Il battaglione 8219 ha cominciato le sue attività nel nord di Gaza: i soldati hanno spesso documentato le esplosioni controllate con video celebrativi. In una singola operazione sono stati distrutti 34 condomini residenziali da 7-10 piani, dopo che in un’abitazione erano stati ritrovati dei razzi. Non è mai stato spiegato perché il ritrovamento avrebbe dovuto causare una distruzione così generalizzata: in seguito è diventata sistematica anche in altre zone.
In un’altra operazione di inizio dicembre l’obiettivo è stata la moschea Alislah, nonostante gli edifici religiosi abbiano un particolare status, protetto dal diritto internazionale.
In seguito il battaglione si è spostato nella città di confine di Khuza’a, a sud-est di Khan Yunis: in questo caso le distruzioni generalizzate sono state giustificate con la necessità di creare una zona “cuscinetto” prima del confine con Israele. A gennaio la stessa unità militare è stata responsabile della distruzione di un intero quartiere di Khan Yunis, utilizzando oltre 400 cariche di esplosivo.
Secondo il diritto internazionale, ogni distruzione di edifici civili dovrebbe essere formalmente giustificata e motivata. Questo non è accaduto nell’attuale guerra. I leader militari israeliani si sono limitati a descrivere le operazioni come necessarie a «distruggere infrastrutture terroristiche nascoste in mezzo ad aree civili» e a garantire la sicurezza dei cittadini israeliani in futuro.

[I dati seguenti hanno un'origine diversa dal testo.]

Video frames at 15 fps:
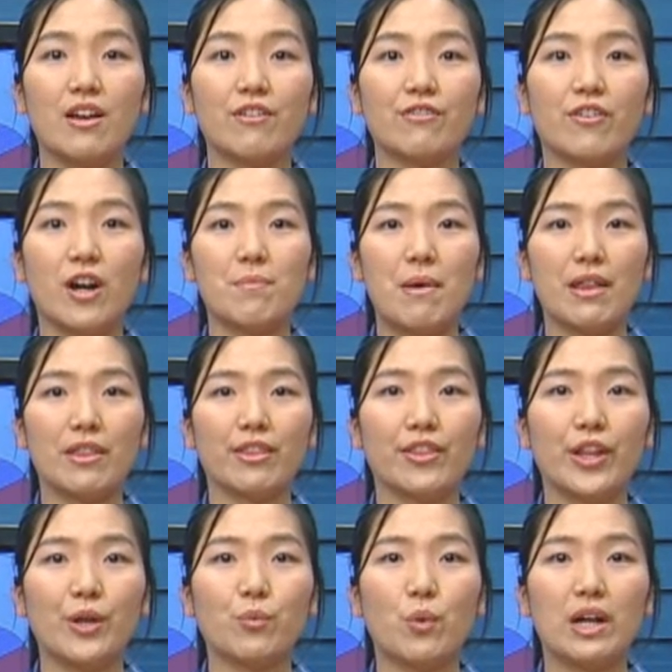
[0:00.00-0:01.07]
for a
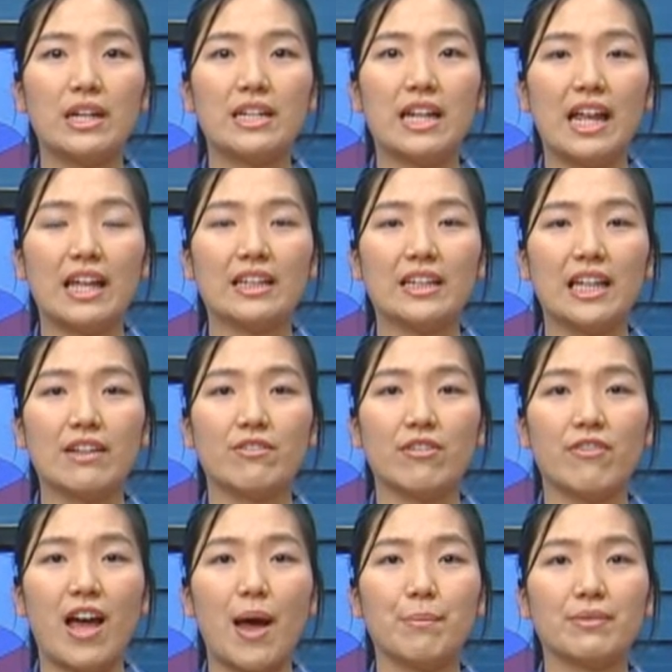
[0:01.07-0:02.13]
monthly one-day leave
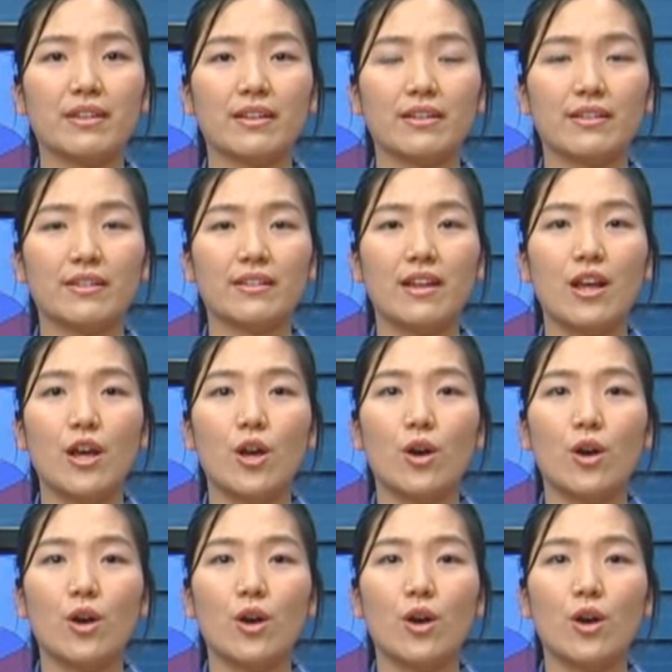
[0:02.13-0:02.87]
of absence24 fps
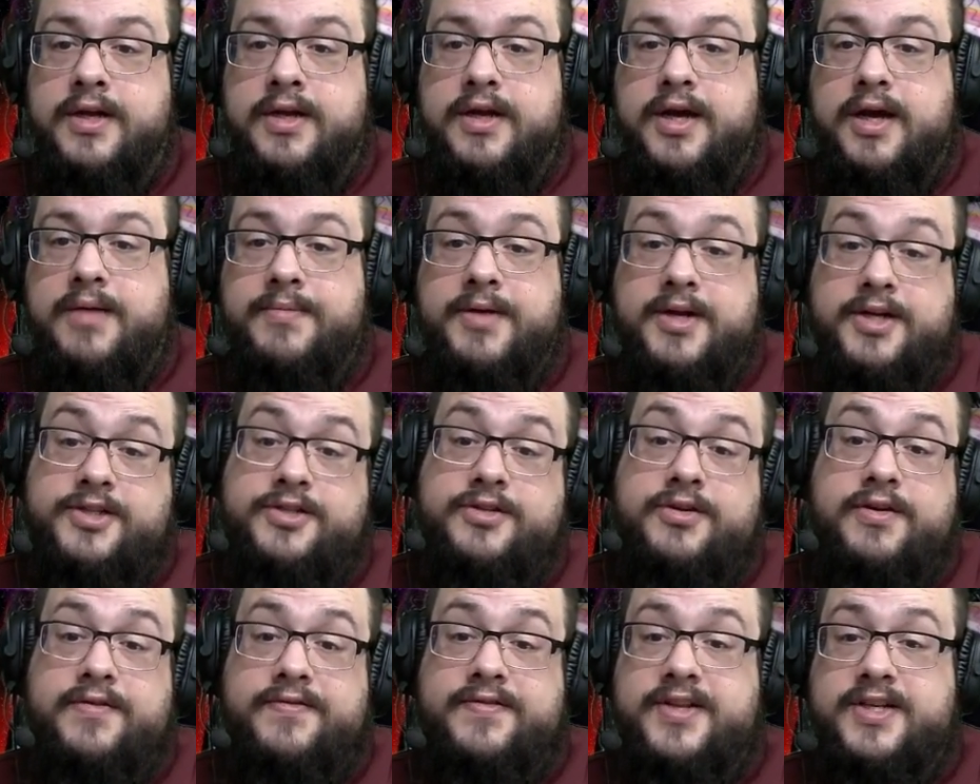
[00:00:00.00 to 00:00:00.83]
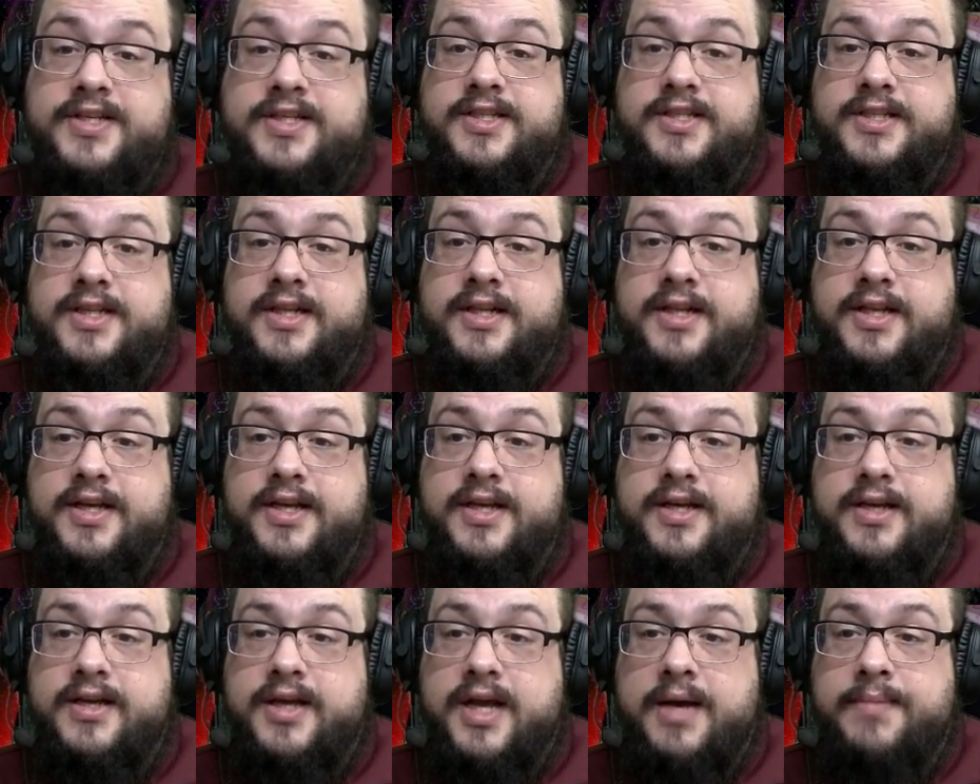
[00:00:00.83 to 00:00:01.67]
I'm not sure if this in
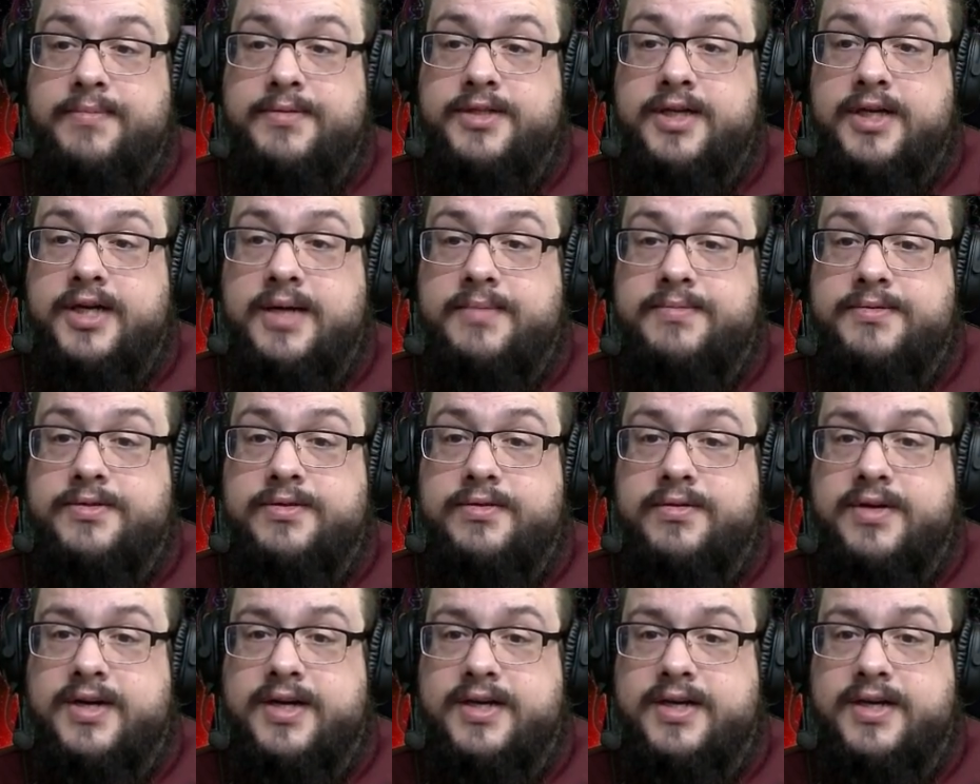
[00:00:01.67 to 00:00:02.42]
the Amazon App Store.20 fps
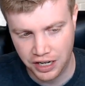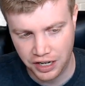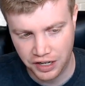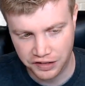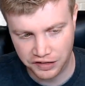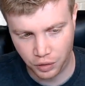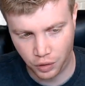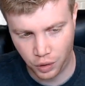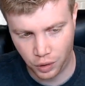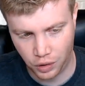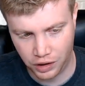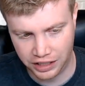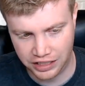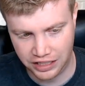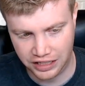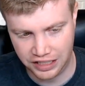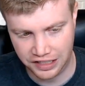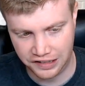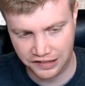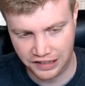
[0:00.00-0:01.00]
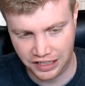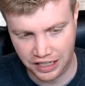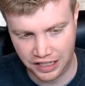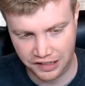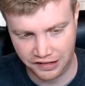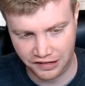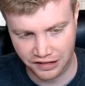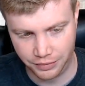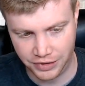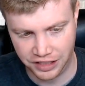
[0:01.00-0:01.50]
So according to these
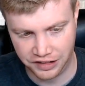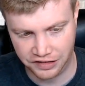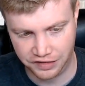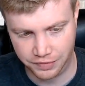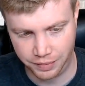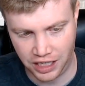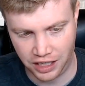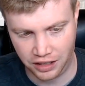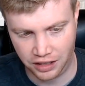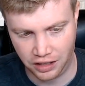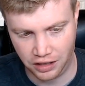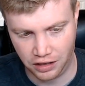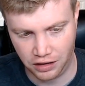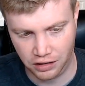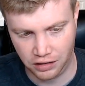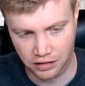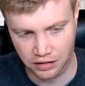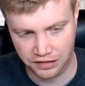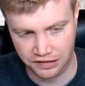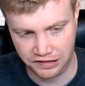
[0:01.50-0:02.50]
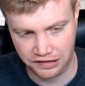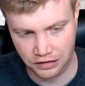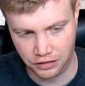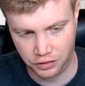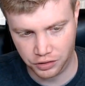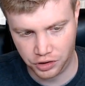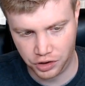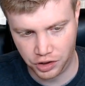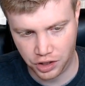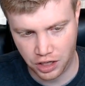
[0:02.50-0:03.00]
guys, let me expand here this little
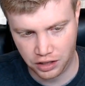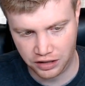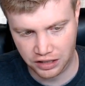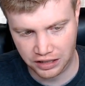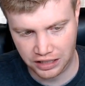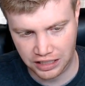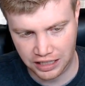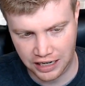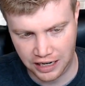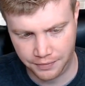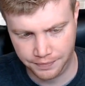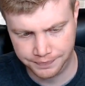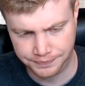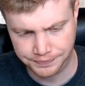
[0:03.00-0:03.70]
chart that they had.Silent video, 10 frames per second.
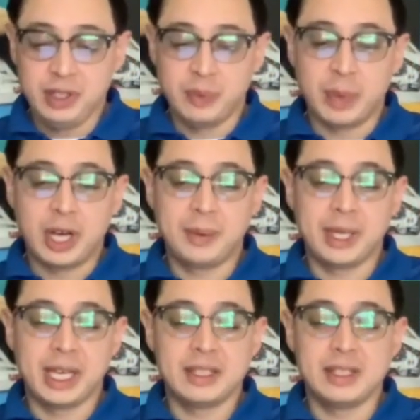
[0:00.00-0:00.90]
the
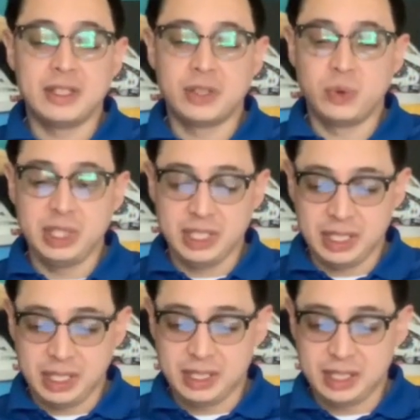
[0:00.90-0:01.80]
bobcat's
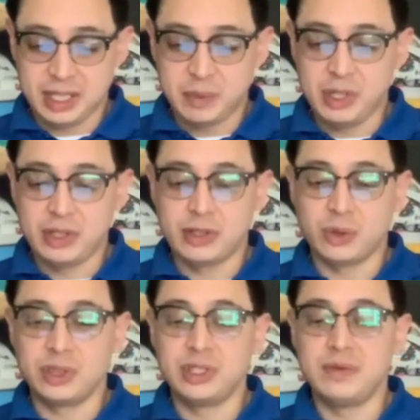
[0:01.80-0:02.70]
exquisiteness can be the
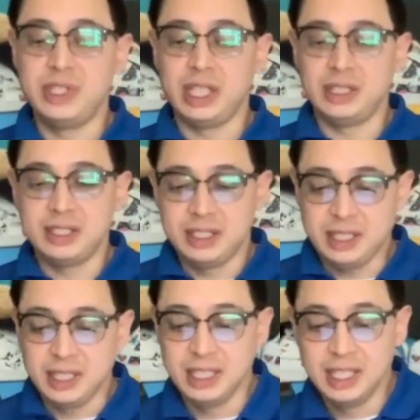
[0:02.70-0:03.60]
source of
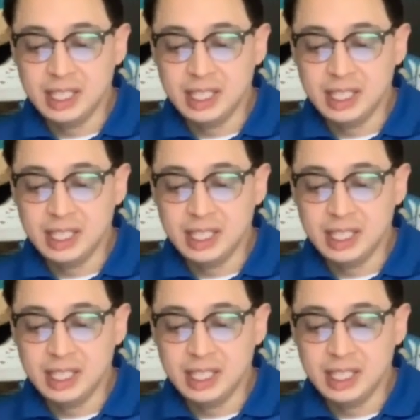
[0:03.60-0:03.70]
jealousy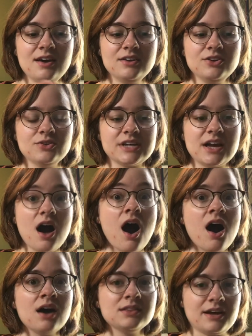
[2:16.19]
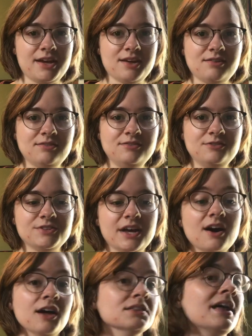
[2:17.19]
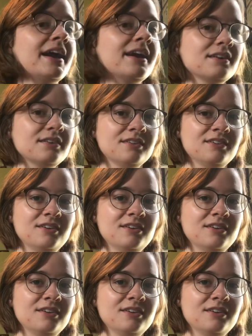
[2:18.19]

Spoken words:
You don't say alike, you say alike.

Nei post dei soldati emergono talvolta volontà di vendetta per gli attacchi del 7 ottobre («Distruggiamo la città degli assassini»), la convinzione che ogni mezzo sia giustificato («Ogni casa, ogni scuola, ogni chiesa è stata usata per fini terroristici»), motivazioni religiose («Celebriamo lo shabbat», cioè il giorno sacro per le persone di religione ebraica, il sabato) e un generale compiacimento, sottolineato da brindisi, battute e sorrisi durante le esplosioni. Il capitano del battaglione di cui Bellingcat riporta il diario il 28 dicembre ha scritto: «Abbiamo sviluppato una dipendenza dalle esplosioni».
Da un punto di vista militare la distruzione totale di interi quartieri potrebbe avere la funzione di evitare che gli edifici di superficie nascondano ingressi dei tunnel o infrastrutture utilizzabili da Hamas. In molti casi però le case, le scuole e le moschee fatte esplodere erano totalmente vuote, già perlustrate e in parte già danneggiate.
Utilizzando le immagini satellitari, organismi di indagine indipendenti hanno stimato che oltre il 50 per cento degli edifici di Gaza sia stato distrutto o danneggiato: si tratta di oltre 70.000 abitazioni. Al momento gli sfollati nella Striscia sono 1,7 milioni, su una popolazione totale di 2,1 milioni: la stragrande maggioranza è quindi rimasta senza casa.
La diffusa e indiscriminata distruzione di infrastrutture nella Striscia di Gaza è un possibile crimine di guerra, secondo molti osservatori internazionali. Il professor Balakrishnan Rajagopal, relatore speciale delle Nazioni Unite per il diritto a un alloggio adeguato e professore di diritto e sviluppo presso il Massachusetts Institute of Technology, ha sostenuto che rientrerebbe nella casistica “volontà di rendere un luogo inabitabile”, indicata appunto fra i crimini di guerra. L’ONU ha definito la distruzione sistematica delle abitazioni dei palestinesi “domicidio”. Per l’ampiezza dei danni alle infrastrutture, per i palestinesi sarà molto difficile tornare ad abitare nel nord di Gaza, anche dopo la fine della guerra.